The agreement is subject to timely implementation of prior actions. The actions are market based exchange rate, const recovery in the energy sector and fiscal consolidation to reach primary deficit of 0.6 percent of GDP in FY20. On discount rate, IMF has not said anything explicitly. Thus, the IMF programme is implied to be signed after the presentation of budget and revision in energy prices.

On the exchange rate, Pakistan may not see similar adjustment to what Egypt experienced at the time of entering programme in November 2016. The REER there was around 125 and its 104.4, and if it has to take to 100, the level would be around 150. This space had written six months back that the REER based equilibrium would be around Rs150/USD. But in Egypt, REER came down to 75-80, so one cannot say about the quantum of currency adjustment, but some correction is surely warranted.

Assuming steep adjustment in currency may not be a pre-condition, but parity could depreciate once the inflation creeps in after new taxes. The two issues that delayed the programme for many months are energy and fiscal. There is nothing done in the past nine months to show IMF that Pakistan has any other plan to bring energy subsidies down or to lower fiscal deficit without simply increasing tariff and imposing new taxes.

On fiscal side the primary deficit was 0.3 percent of GDP in FY16, and right after the conclusion of the Fund programme, it started slipping, reaching 2.2 percent of GDP in FY18, and is expected to be around 2.8-3.0 percent of GDP in FY19. Taking it back to 0.6 percent of GDP in one year is a herculean task and may require additional revenues or cut in expenditure to the tune of Rs800-1,000 billion. With, increase in BISP or Eshsas programme allocation, the onus is falling on revenues.

Majority of this would be budgeted in the form of new taxes or by ending tax exemptions. Thus, around Rs600-800 billion new taxes are to be imposed as some room will be given for improving tax administration. The fact that the government still has kept room for higher electricity subsidies, having also phased out the tariff increase, limiting to a few categories, one gets the impression that privatization proceeds may well be a big chunk to bridge the fiscal gap and work towards achieving the ambitious primary deficit target. If that is indeed the case, the need to impose new taxes can reduce by a couple of hundred billions, if not more.

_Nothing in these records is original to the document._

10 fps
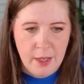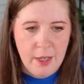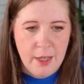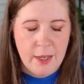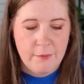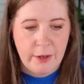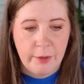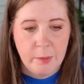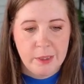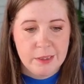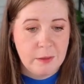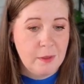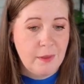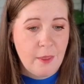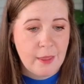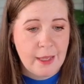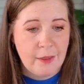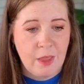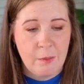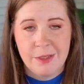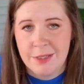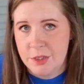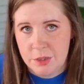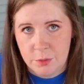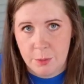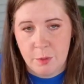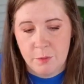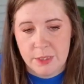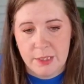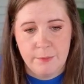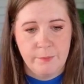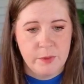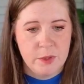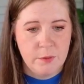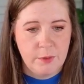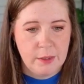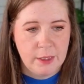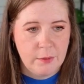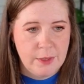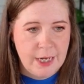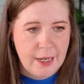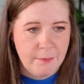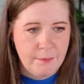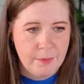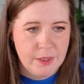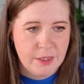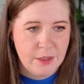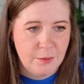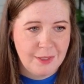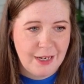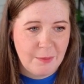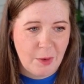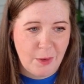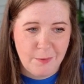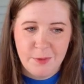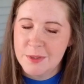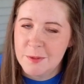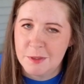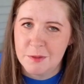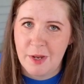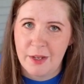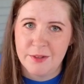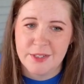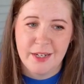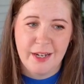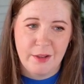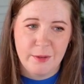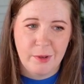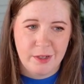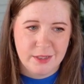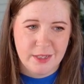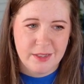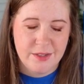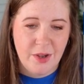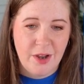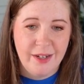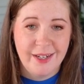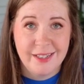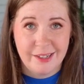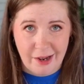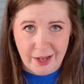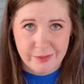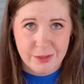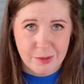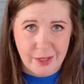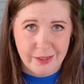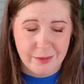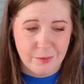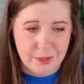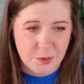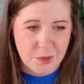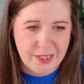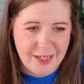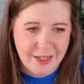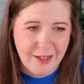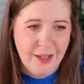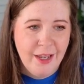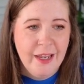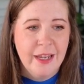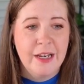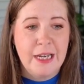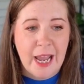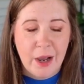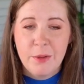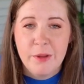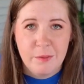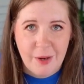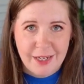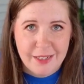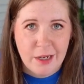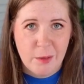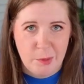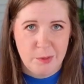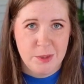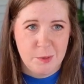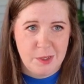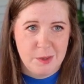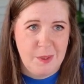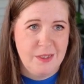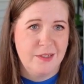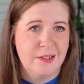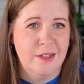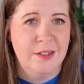If I replace it with nothing, that means it just removes it. So if I click rename, it's going to rename all of those image files, and now the process is gone. I did not have to do that individually. Now they're ready to upload to Squarespace. So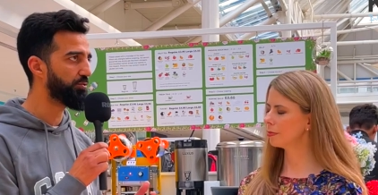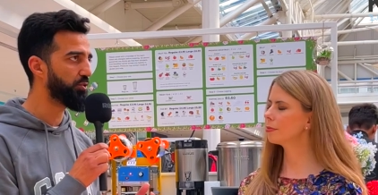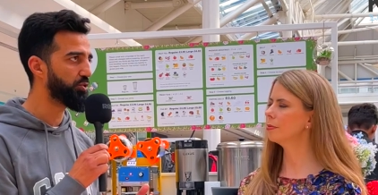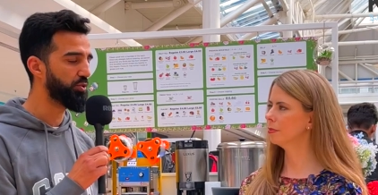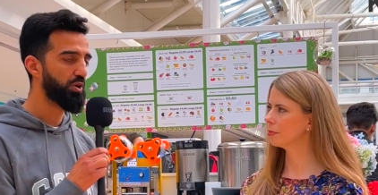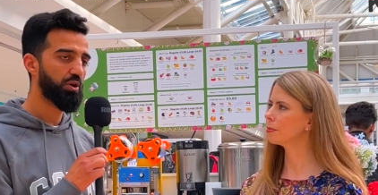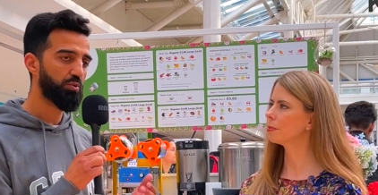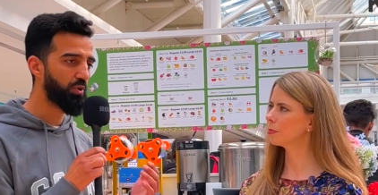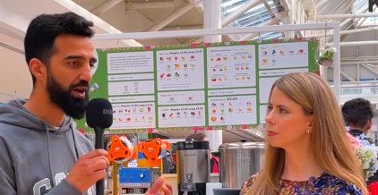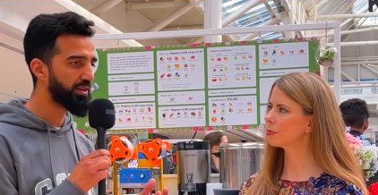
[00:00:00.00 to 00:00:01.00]
Speaker 1: for you.
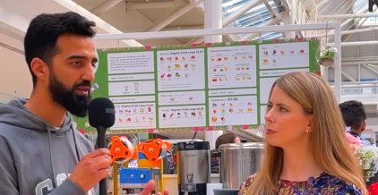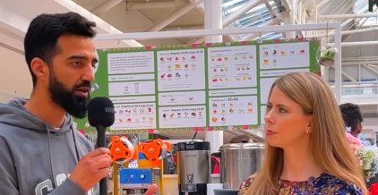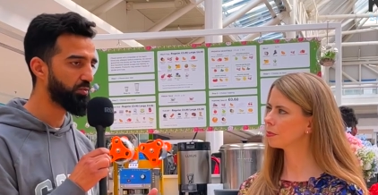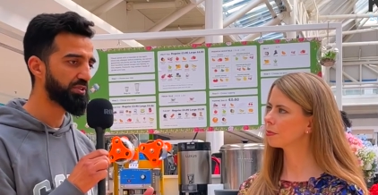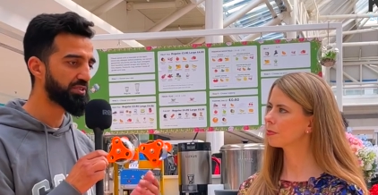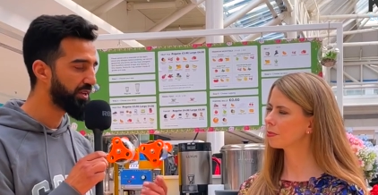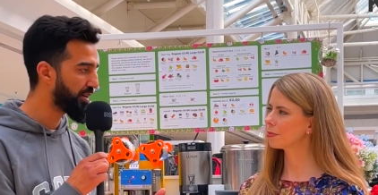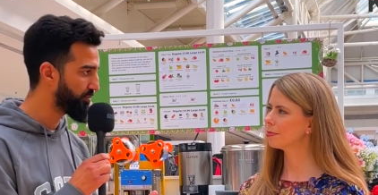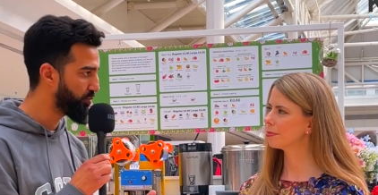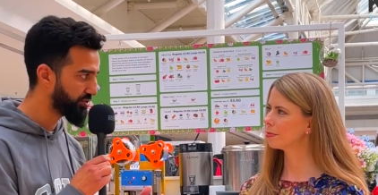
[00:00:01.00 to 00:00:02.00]
Right now, we still
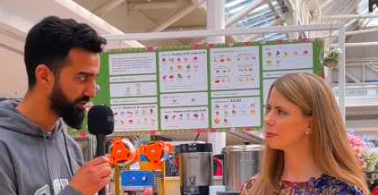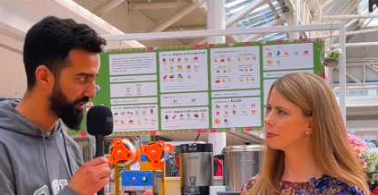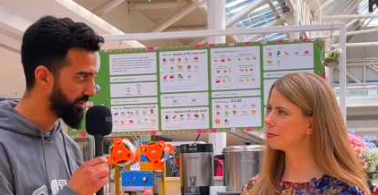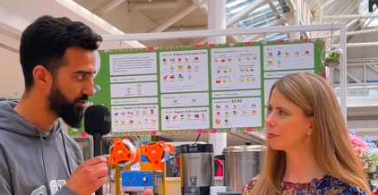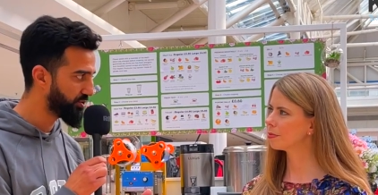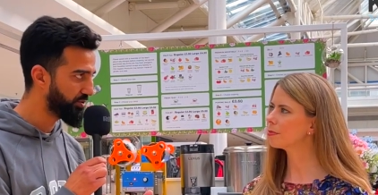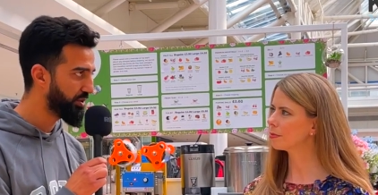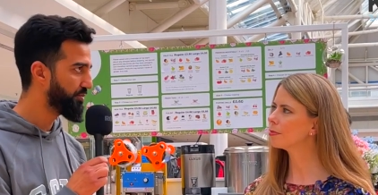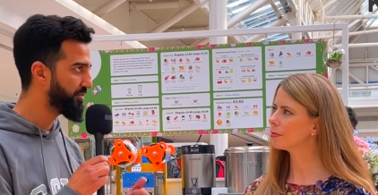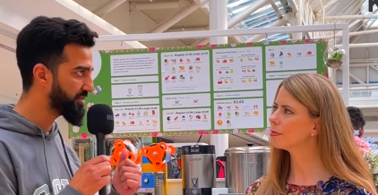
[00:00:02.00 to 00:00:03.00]
have a water issue,
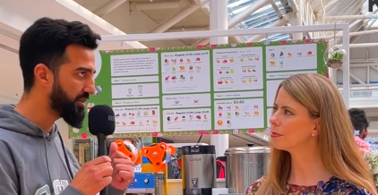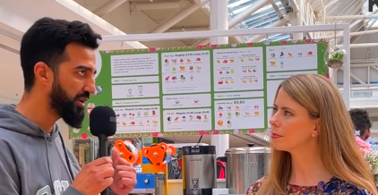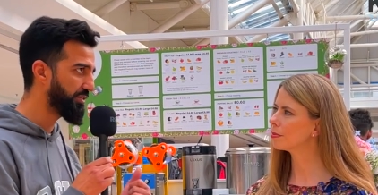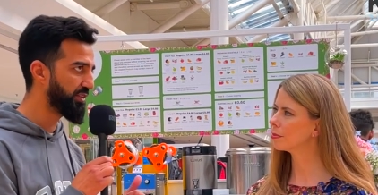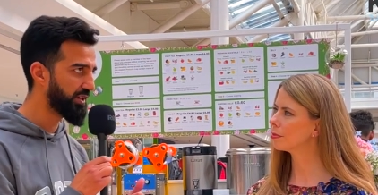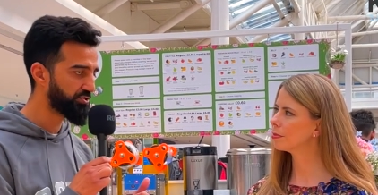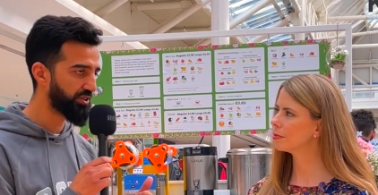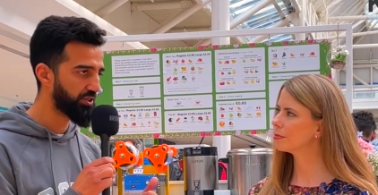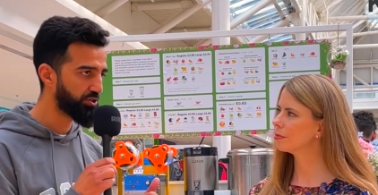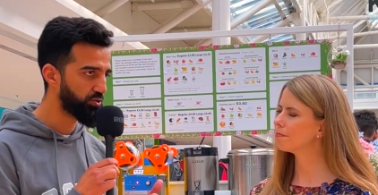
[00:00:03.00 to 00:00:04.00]
we still have
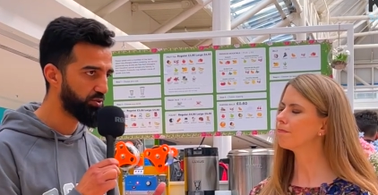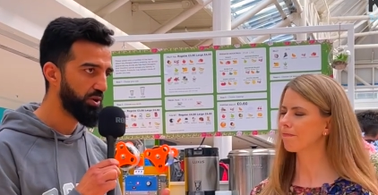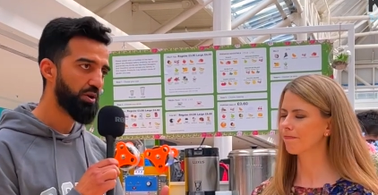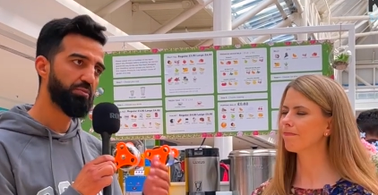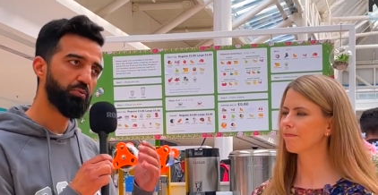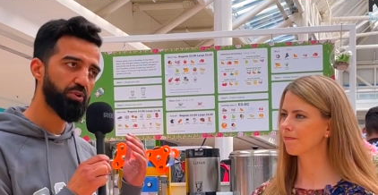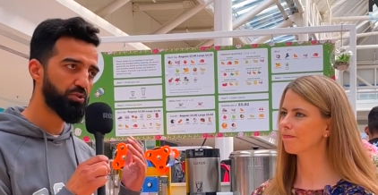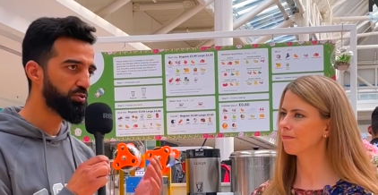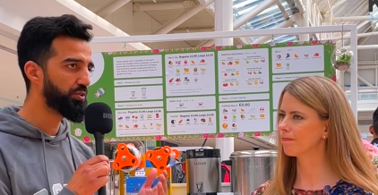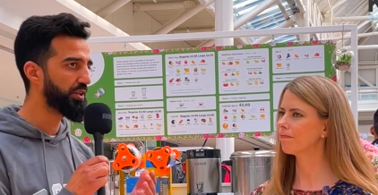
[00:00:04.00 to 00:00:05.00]
electric issue, but
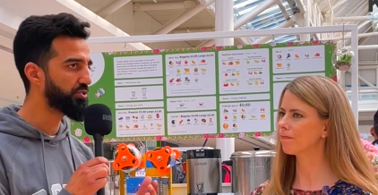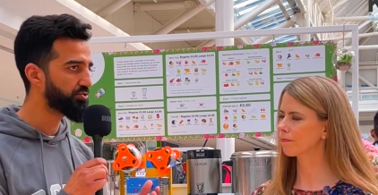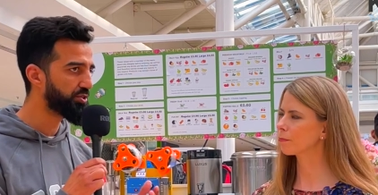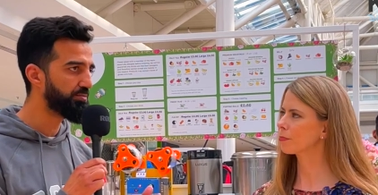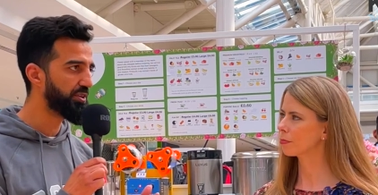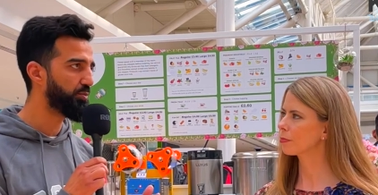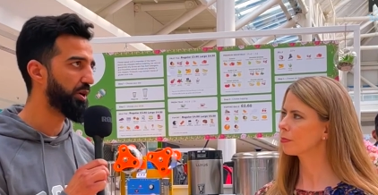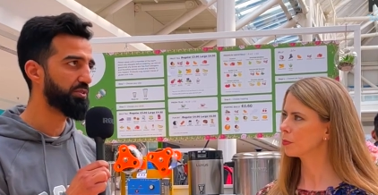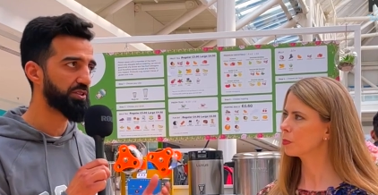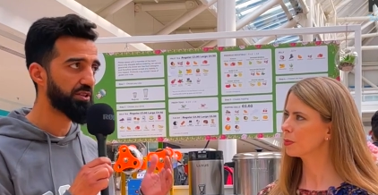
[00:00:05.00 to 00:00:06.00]
we're doing extremely
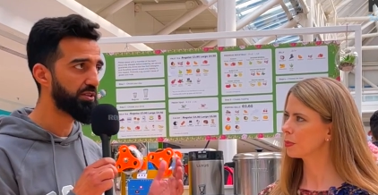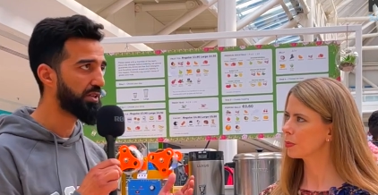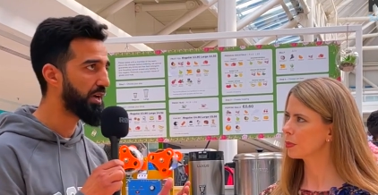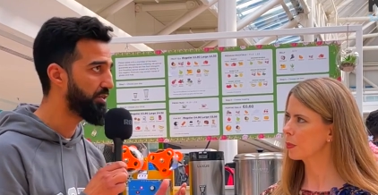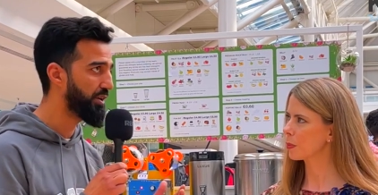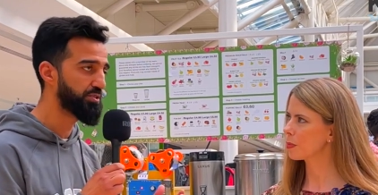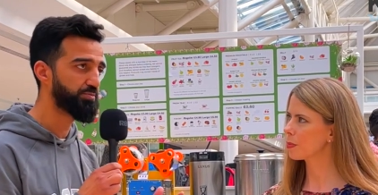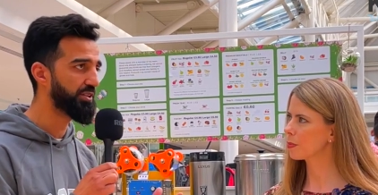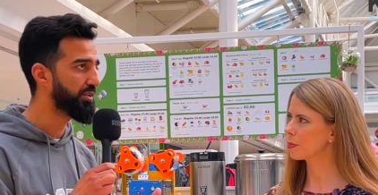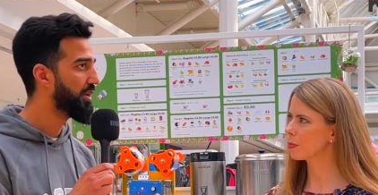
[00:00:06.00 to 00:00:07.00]
well. The turnout has
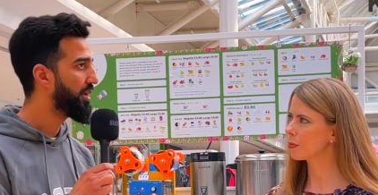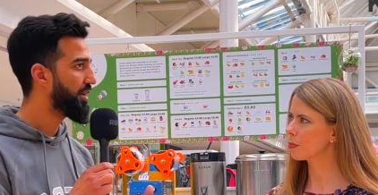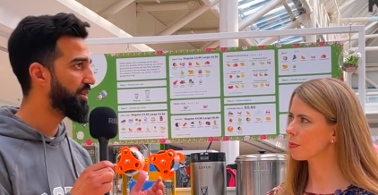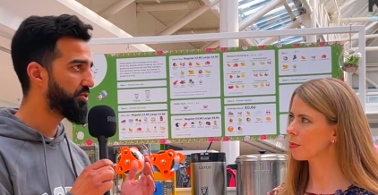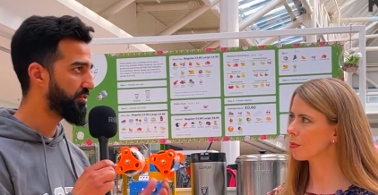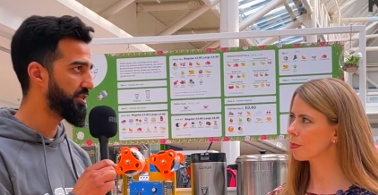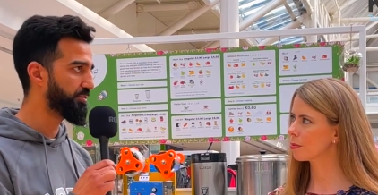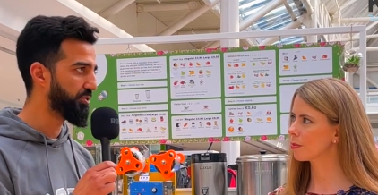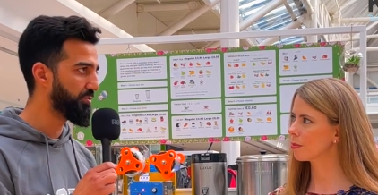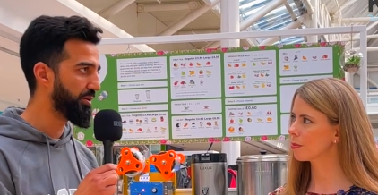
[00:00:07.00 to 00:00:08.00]
been
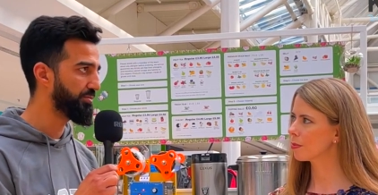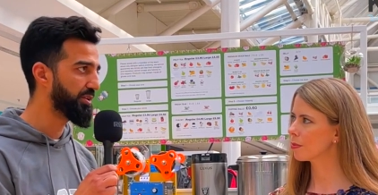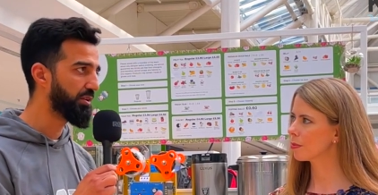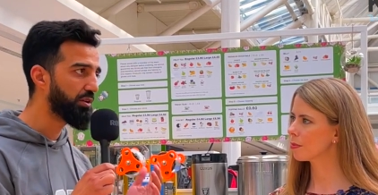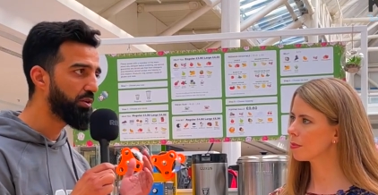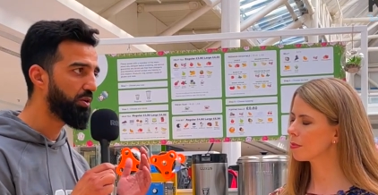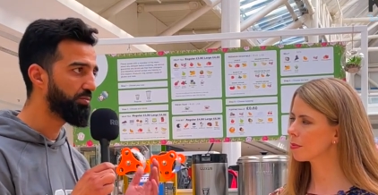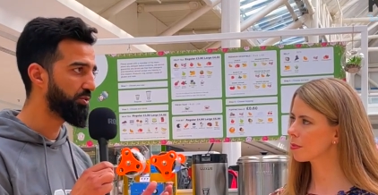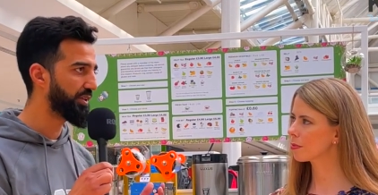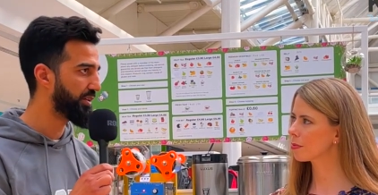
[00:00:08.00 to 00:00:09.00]
incredible. I mean, a
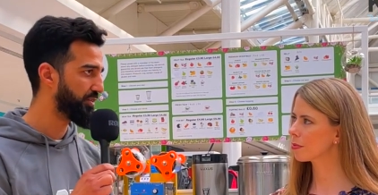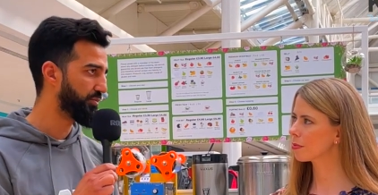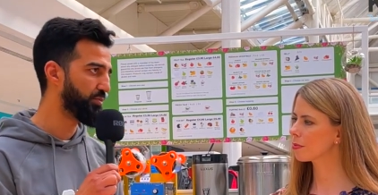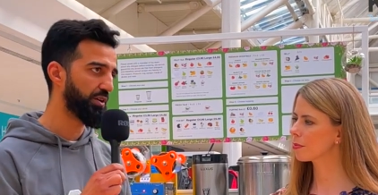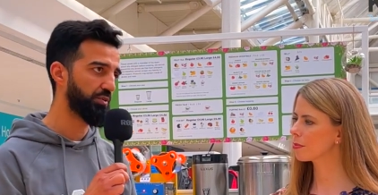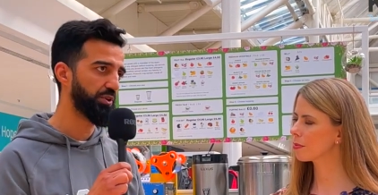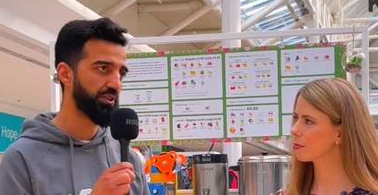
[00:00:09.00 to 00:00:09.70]
lot more than what we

The additional taxes will still bring inflation home. Although, the direct impact on CPI would not be massive, as 78 percent of domestic sector is insulated from the proposed tariff increase. Inflation in general will surely pick up, as fresh taxes are levied. To counter rising inflation, the interest rates may go up. Higher inflation could also lead to higher REER, and that could mean another round of adjustment in nominal exchange rate.